A cascata de escândalos do caso Carlinhos Cachoeira, com perdão da redundância, projeta o Brasil como a própria casa da sogra
Sábado, 28 de abril, comemora-se, no Brasil, o Dia da Sogra. O 
calendário de efemérides está repleto de dias consagrados a quase todos 
os galhos da árvore genealógica. Predomina, por razões óbvias, o Dia das
 Mães. Mãe todos temos, com certeza.
O Dia da Sogra deve ter sido incluído por proposta de algum político 
corrupto que, tendo escutado ofensas óbvias à sua progenitora, decidiu 
homenagear a mãe de sua mulher. Ou de suas mulheres, embora o calendário
 singularize (sogra) o que pluraliza na efeméride de maio (mães).
Sogras padecem no anedotário. “Feliz foi Adão que não teve sogra, nem
 caminhão”, li no para-choque de uma jamanta na Via Dutra. Cinco coisas 
que ninguém jamais viu: cabeça de bacalhau; mendigo careca; ex-corrupto;
 santo de óculos; e retrato de sogra na sala.
Faz-se de um lugar ou ambiente “casa da sogra” quando alguém se julga
 no direito de abusar da hospitalidade de parentes ou amigos. Na casa da
 sogra tudo é permitido, até a má educação e a falta de higiene.
A cascata de escândalos do caso Carlinhos Cachoeira, com 
perdão da redundância, projeta o Brasil como a própria casa da sogra. 
Muitos políticos – há exceções, felizmente – adotam três discursos: o 
eleitoral, da captação de votos; o partidário, das articulações de 
bastidores; e o salafrário, para amealhar dinheiro e poder.
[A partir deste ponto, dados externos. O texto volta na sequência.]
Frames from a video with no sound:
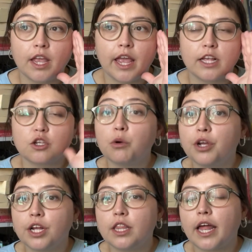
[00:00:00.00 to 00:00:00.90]
So
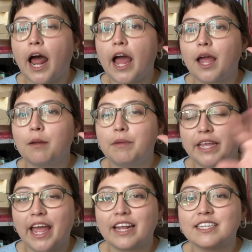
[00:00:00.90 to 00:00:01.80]
good that I
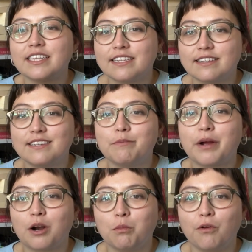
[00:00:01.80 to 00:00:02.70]
began to listen to
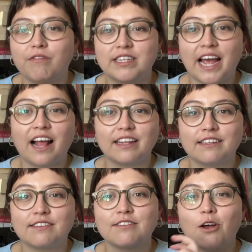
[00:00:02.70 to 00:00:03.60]
Parable of the
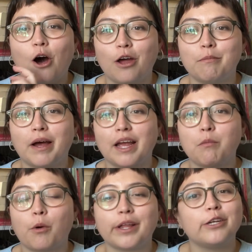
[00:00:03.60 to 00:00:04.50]
Talents on my
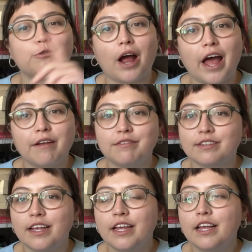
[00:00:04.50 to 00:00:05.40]
morning drives,
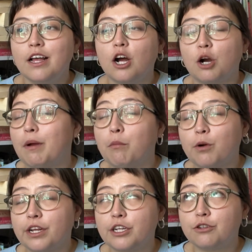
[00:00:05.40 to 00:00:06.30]
or my
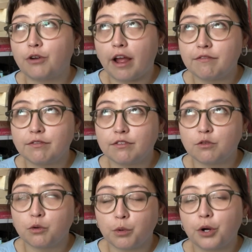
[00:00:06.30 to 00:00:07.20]
morning drives
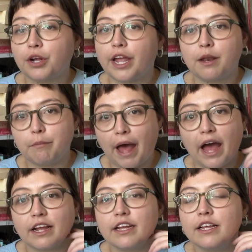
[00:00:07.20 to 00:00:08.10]
to work and
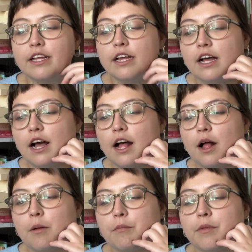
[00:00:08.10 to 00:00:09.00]
back.
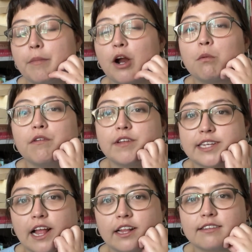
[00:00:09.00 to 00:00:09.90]
Parable of the
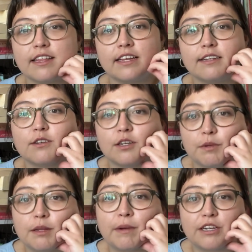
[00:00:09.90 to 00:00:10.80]
Talents, I think, is going to be
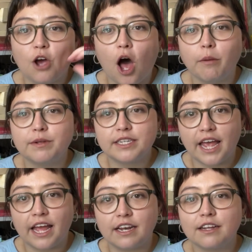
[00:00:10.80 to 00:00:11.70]
in my top
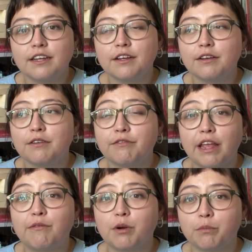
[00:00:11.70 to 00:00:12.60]
10
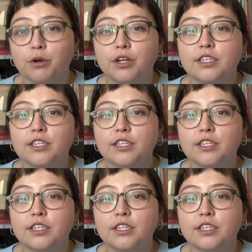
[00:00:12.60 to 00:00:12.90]
favorite books.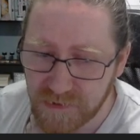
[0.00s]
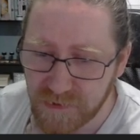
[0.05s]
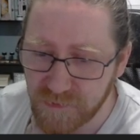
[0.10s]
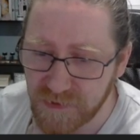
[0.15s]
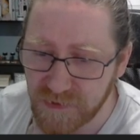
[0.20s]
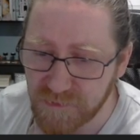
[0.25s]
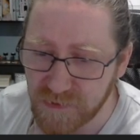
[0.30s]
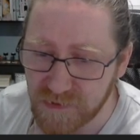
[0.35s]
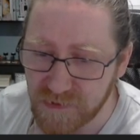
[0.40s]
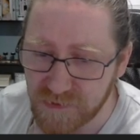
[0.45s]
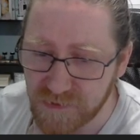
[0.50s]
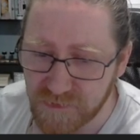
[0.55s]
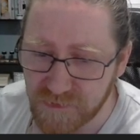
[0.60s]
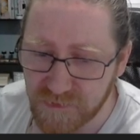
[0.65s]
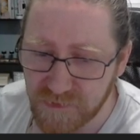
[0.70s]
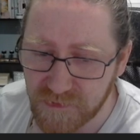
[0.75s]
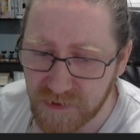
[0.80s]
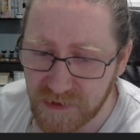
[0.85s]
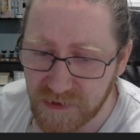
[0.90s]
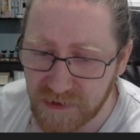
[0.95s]

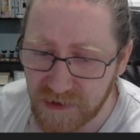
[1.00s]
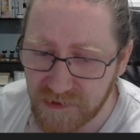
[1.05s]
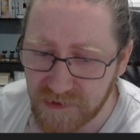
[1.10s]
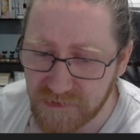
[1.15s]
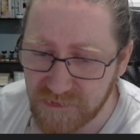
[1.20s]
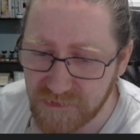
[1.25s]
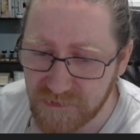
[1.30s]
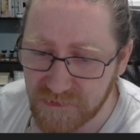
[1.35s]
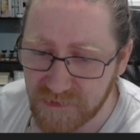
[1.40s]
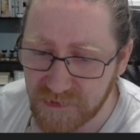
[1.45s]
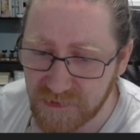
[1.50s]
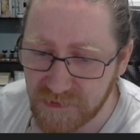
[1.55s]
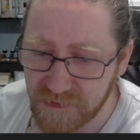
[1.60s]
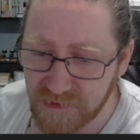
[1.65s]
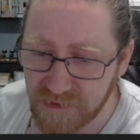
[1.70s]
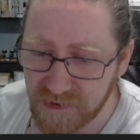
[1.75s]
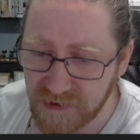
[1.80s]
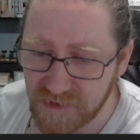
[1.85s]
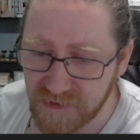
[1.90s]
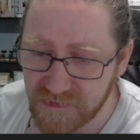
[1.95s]
lose against
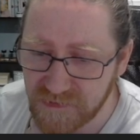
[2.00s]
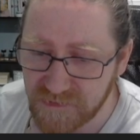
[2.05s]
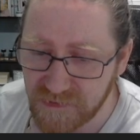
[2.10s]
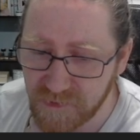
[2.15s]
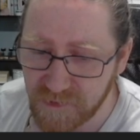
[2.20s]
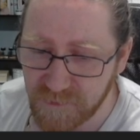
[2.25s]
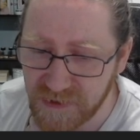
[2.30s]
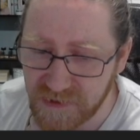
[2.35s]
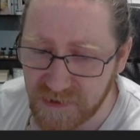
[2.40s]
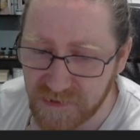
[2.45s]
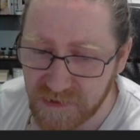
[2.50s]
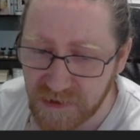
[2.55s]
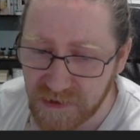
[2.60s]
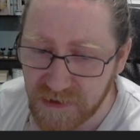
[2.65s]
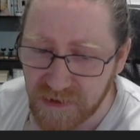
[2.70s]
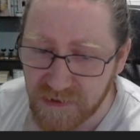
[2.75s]
their peak.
Inúmeros empresários e comerciantes se queixam de que, no Brasil, não
 se vence licitações nem se obtém recurso público sem “molhar” a mão de 
políticos e funcionários do governo. A prática já está incorporada às 
negociações entre empresas privadas ou pessoas e agentes públicos. Amigo
 meu, ao ver sua moto recuperada pela polícia, se espantou com a lisura 
do investigador, que não lhe pediu nem um centavo.
Raros os políticos brasileiros que vieram de berço esplêndido. E 
todos sabem quão cara é uma campanha eleitoral. Essa vulnerabilidade é a
 porta de entrada dos corruptores, em geral travestidos de lobistas. 
Aproximam-se do político e se tornam facilitadores de suas vontades e 
necessidades: empregos aos parentes; viagens em jatinhos; férias em 
locais paradisíacos; presentes caros etc.
Na primeira fase, o corruptor nada pede, apenas oferece. Demonstra um
 desprendimento e dedicação ao político de fazer inveja a madre Teresa 
de Calcutá. Essa aproximação, que socialmente faz o político passar da 
classe econômica à executiva, introduzido aos prazeres privativos do 
mundo dos ricos, cria vínculos de amizade.
A segunda fase se inicia quando o político se sente na obrigação de 
ser grato ao amigo. Em que posso ajudá-lo? Ora, o amigo tem seus amigos:
 as empresas que o abastecem de recursos para abrir caminhos na 
intrincada burocracia da floresta governamental. Começam então as 
facilitações obtidas pelo político: licitações fajutas; informações 
privilegiadas; nomeações convenientes; tráfico de influência etc.
A terceira fase da transformação do exercício de um mandato popular 
em casa da sogra é o caixa de campanha. O político não pode perder 
eleição. E para ganhá-la precisa de visibilidade (poucos a alcançam) e 
dinheiro (imprescindível). Criam-se o caixa um, legal, declarado à 
Justiça Eleitoral, e o caixa dois, por baixo dos panos, abastecido pelo 
amigo lobista e outras vias escusas.
É possível acabar com a corrupção? No coração humano, anabolizado por
 ambições desmedidas, jamais. Há, contudo, antídotos objetivos: 
financiamento público das campanhas eleitorais; controle da 
administração pública pela sociedade civil; ficha limpa também quanto ao
 patrimônio familiar acumulado; apurações rápidas e punições rigorosas 
aos corruptos.
Isso depende de reforma política, que o governo e o Congresso tanto 
protelam. Enquanto perdurar o atual sistema político, contaminado por 21
 anos de ditadura militar, como a isonomia de representações estaduais 
no Senado, os ratos da corrupção haverão de trafegar à vontade pelos 
buracos do queijo suíço das maracutaias.
O Brasil deixará de ser a casa da sogra quando nossa indignação se converter em mobilização e proposta.